§ **EXERCISE GOAL**: Leave out all pictures while repeating the records exactly and completely.

(Saved data entries)
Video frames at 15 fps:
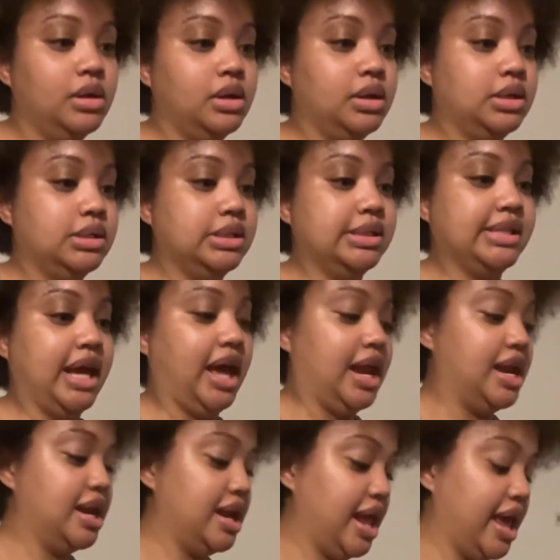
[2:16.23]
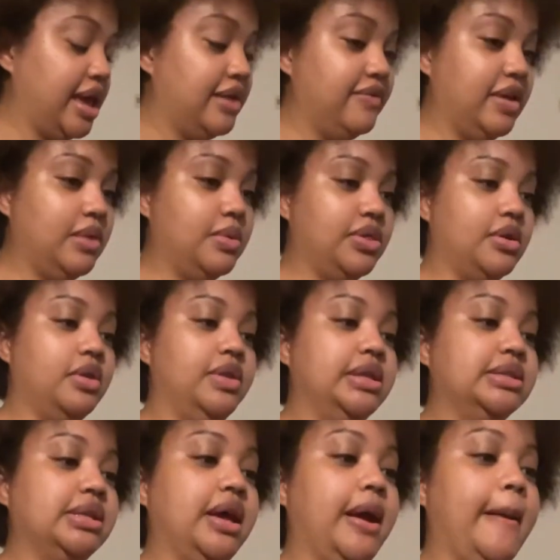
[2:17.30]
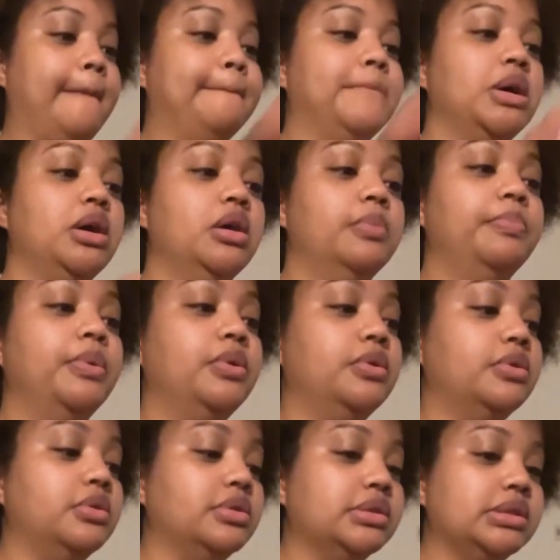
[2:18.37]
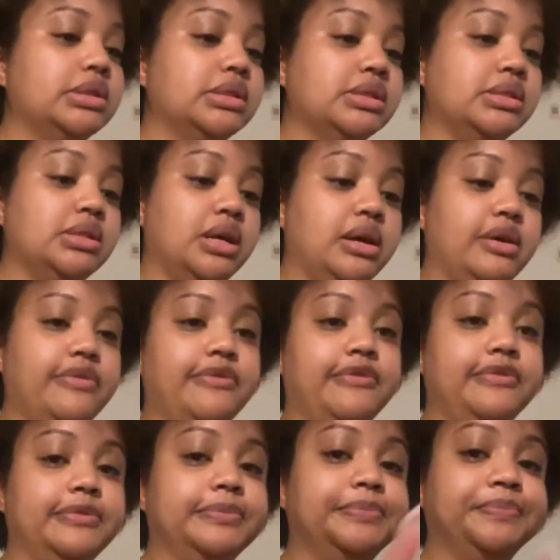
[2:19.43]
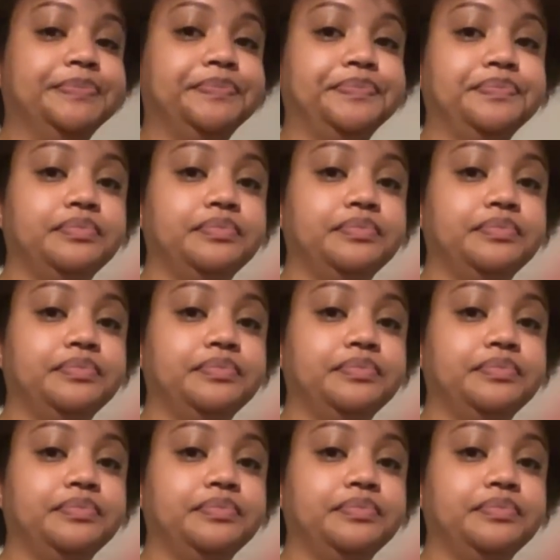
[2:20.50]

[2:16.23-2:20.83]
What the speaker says: it's like a navy with all these like purples and stuff.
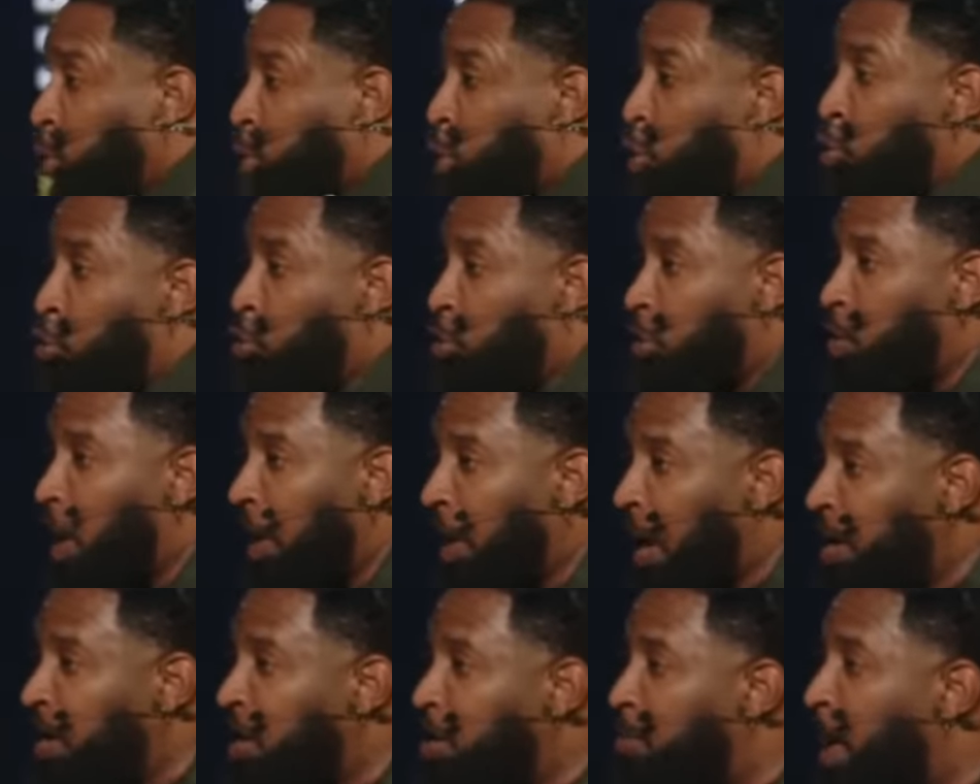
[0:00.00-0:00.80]
school, do I
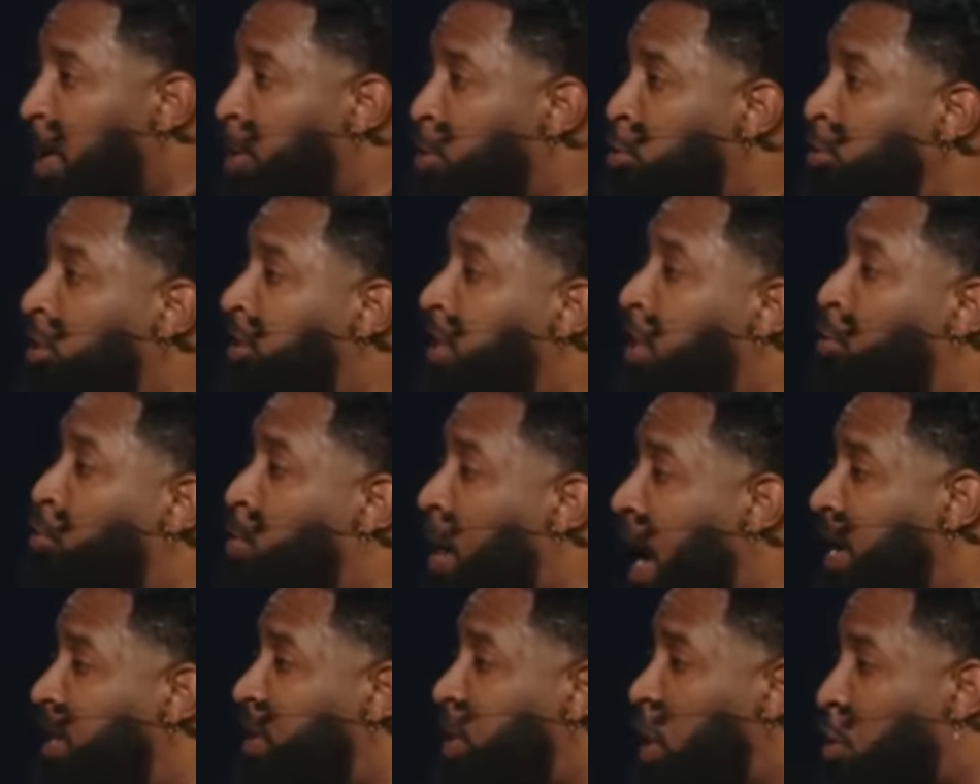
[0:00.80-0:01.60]
got anybody who still
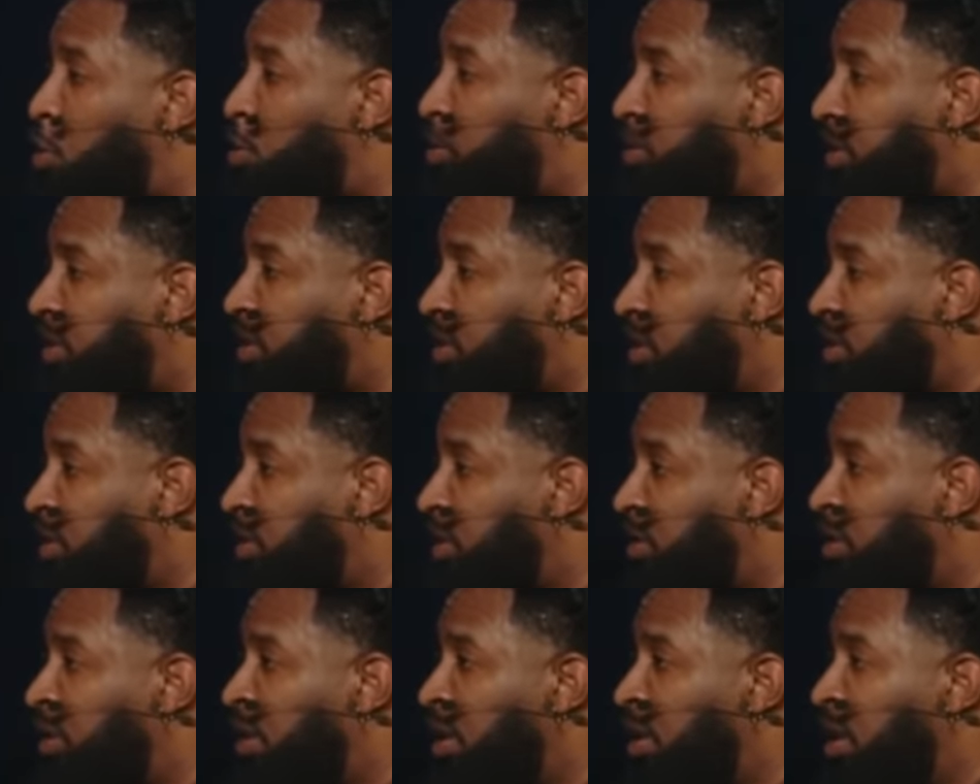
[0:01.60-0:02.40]
write notes?
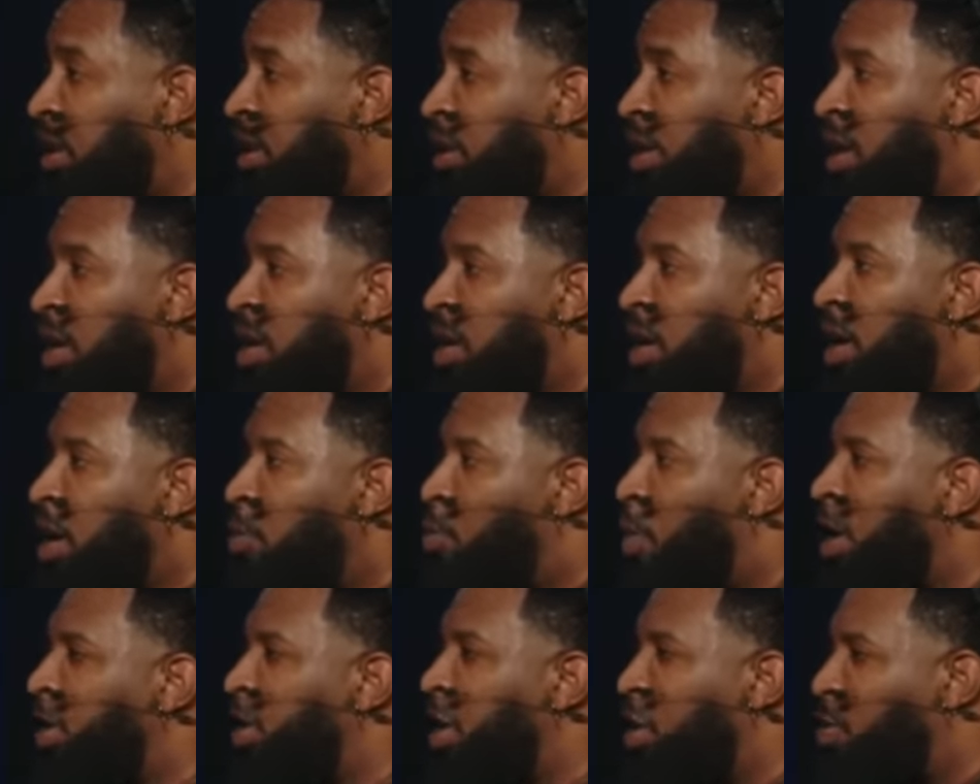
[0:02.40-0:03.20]

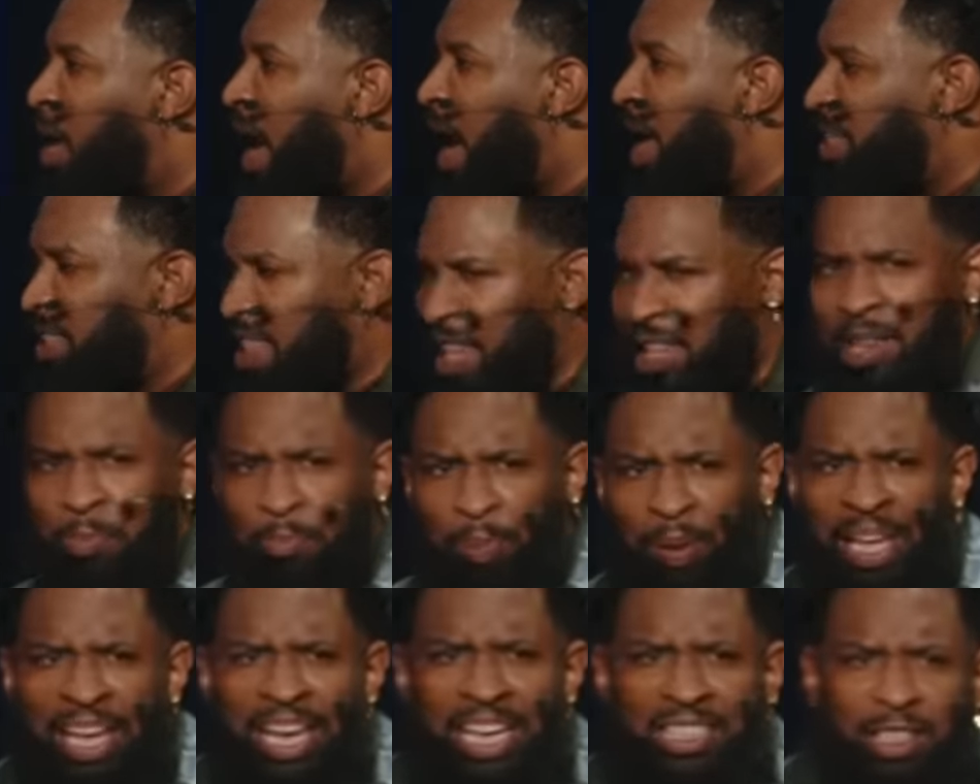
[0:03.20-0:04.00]
Where you at?
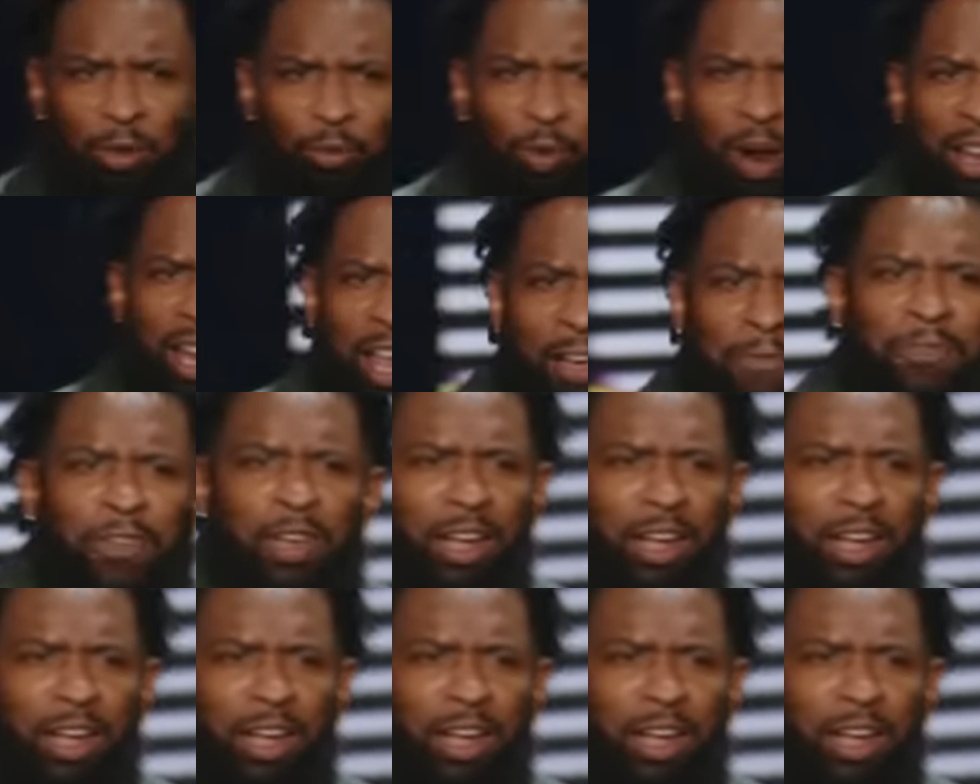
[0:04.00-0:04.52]
Please, lift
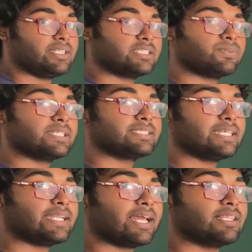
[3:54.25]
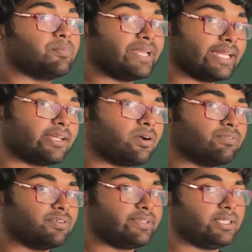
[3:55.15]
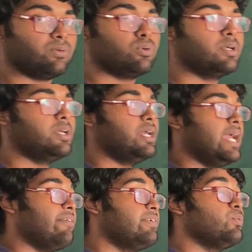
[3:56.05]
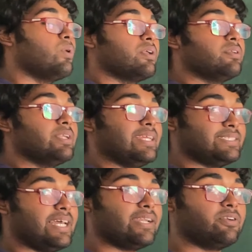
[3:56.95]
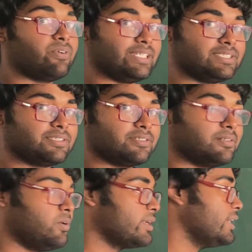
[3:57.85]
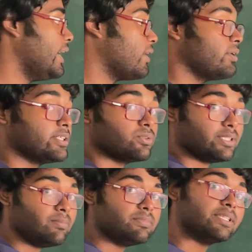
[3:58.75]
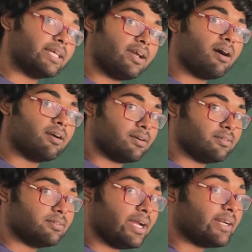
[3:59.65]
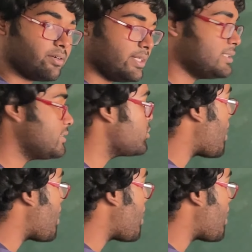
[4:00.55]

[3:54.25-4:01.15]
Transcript: That's what I said at the beginning of the video. Everyone is at rest. Okay, according to them, they are at rest.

§ **TASK OUTPUT**:
Video frames at 15 fps:
[2:16.23]
[2:17.30]
[2:18.37]
[2:19.43]
[2:20.50]

[2:16.23-2:20.83]
What the speaker says: it's like a navy with all these like purples and stuff.
[0:00.00-0:00.80]
school, do I
[0:00.80-0:01.60]
got anybody who still
[0:01.60-0:02.40]
write notes?
[0:02.40-0:03.20]

[0:03.20-0:04.00]
Where you at?
[0:04.00-0:04.52]
Please, lift
[3:54.25]
[3:55.15]
[3:56.05]
[3:56.95]
[3:57.85]
[3:58.75]
[3:59.65]
[4:00.55]

[3:54.25-4:01.15]
Transcript: That's what I said at the beginning of the video. Everyone is at rest. Okay, according to them, they are at rest.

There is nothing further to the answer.